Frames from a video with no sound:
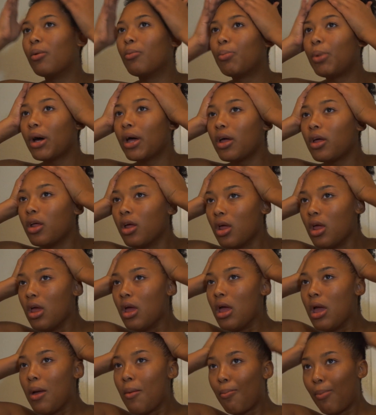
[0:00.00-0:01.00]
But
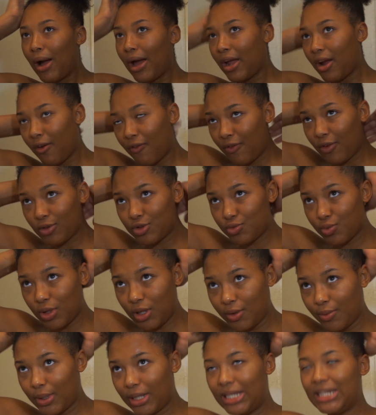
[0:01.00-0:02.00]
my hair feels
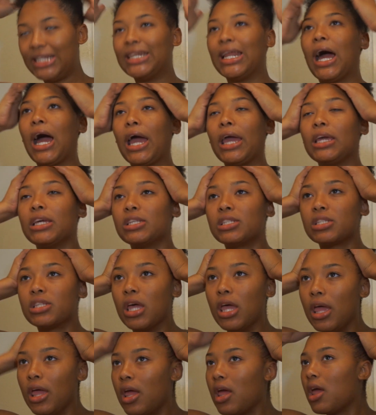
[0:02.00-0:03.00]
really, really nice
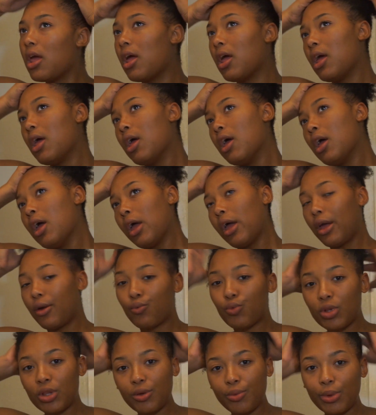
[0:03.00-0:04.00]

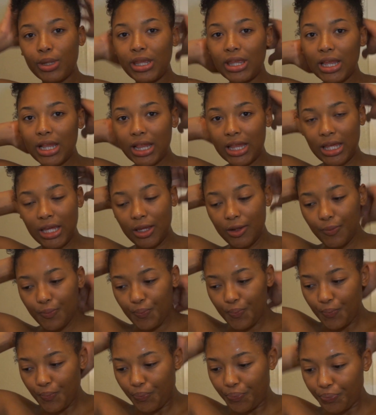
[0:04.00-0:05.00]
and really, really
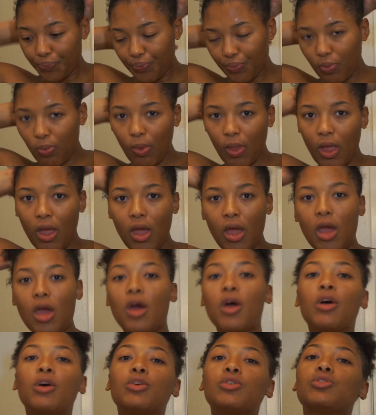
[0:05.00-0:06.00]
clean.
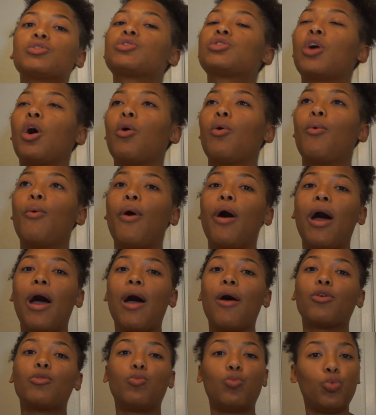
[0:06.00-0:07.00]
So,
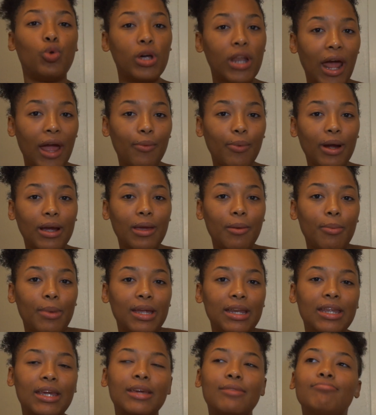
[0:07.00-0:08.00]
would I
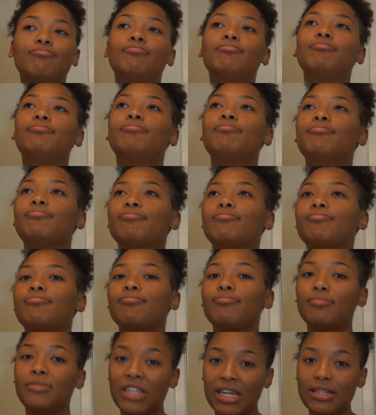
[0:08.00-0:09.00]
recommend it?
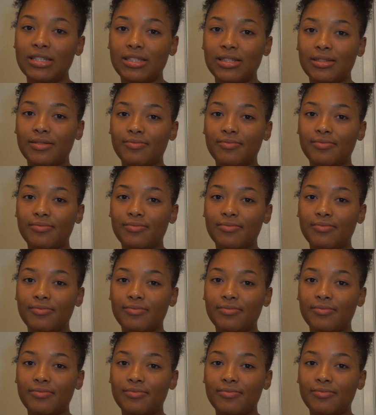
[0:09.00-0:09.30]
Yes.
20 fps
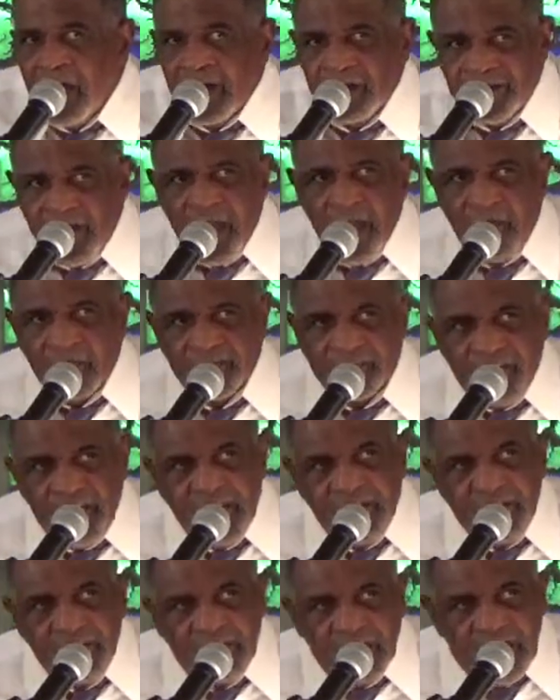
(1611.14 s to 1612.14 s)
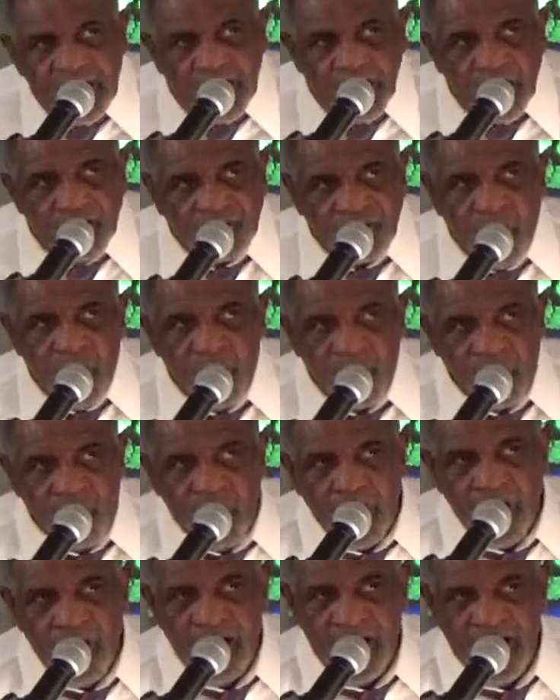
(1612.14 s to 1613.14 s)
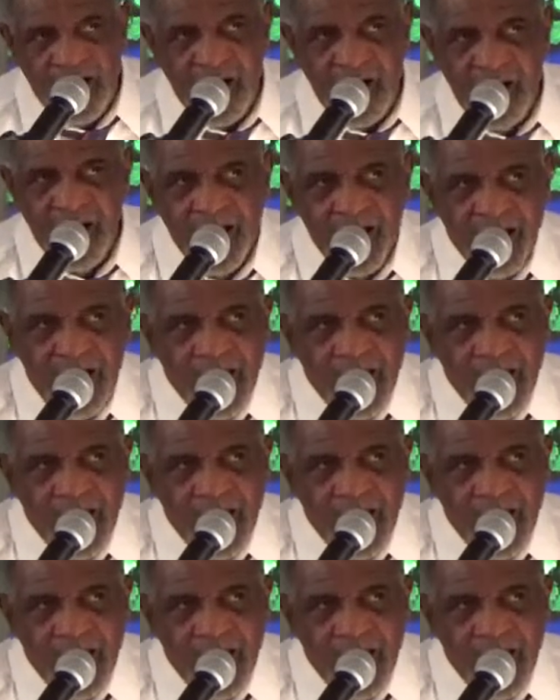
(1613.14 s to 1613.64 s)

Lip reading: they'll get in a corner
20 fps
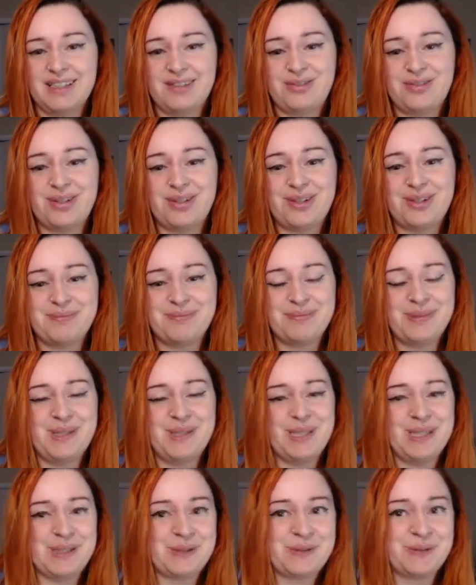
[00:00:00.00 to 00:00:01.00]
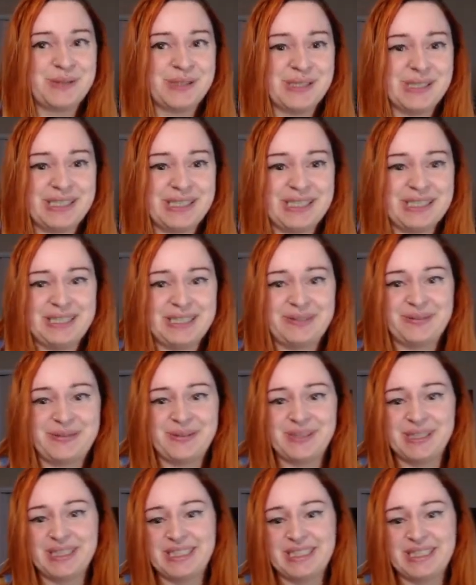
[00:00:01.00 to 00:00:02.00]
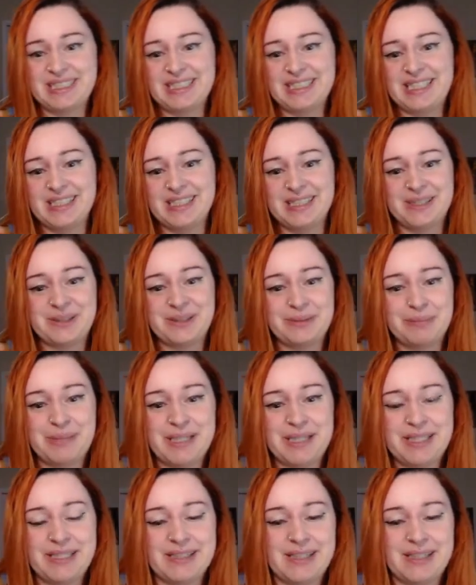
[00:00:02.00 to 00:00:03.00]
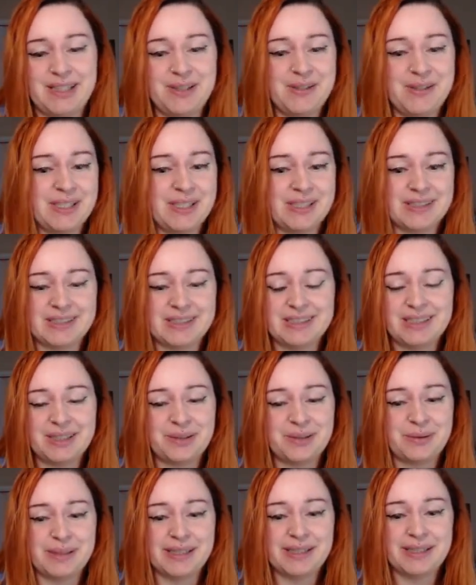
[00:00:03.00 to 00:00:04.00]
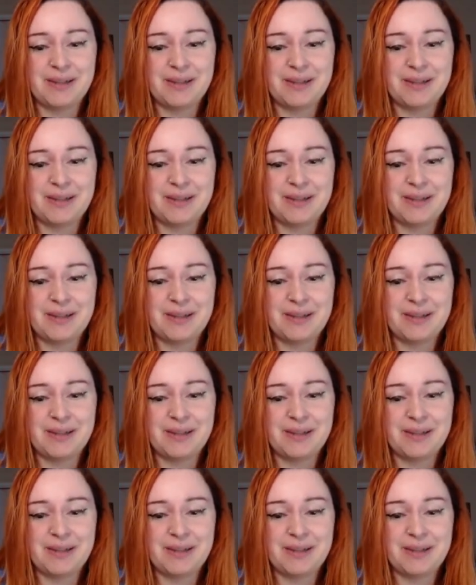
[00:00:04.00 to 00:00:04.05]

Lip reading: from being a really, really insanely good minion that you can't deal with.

----------------------------------------

• DESCRIPTION OF THE TASK: Print nothing except the lines from the one with "[00:00:02.00 to 00:00:03.00]" through the last line of the listing, exactly as written and with pictures removed.

• RESPONSE AREA:
[00:00:02.00 to 00:00:03.00]
[00:00:03.00 to 00:00:04.00]
[00:00:04.00 to 00:00:04.05]

Lip reading: from being a really, really insanely good minion that you can't deal with.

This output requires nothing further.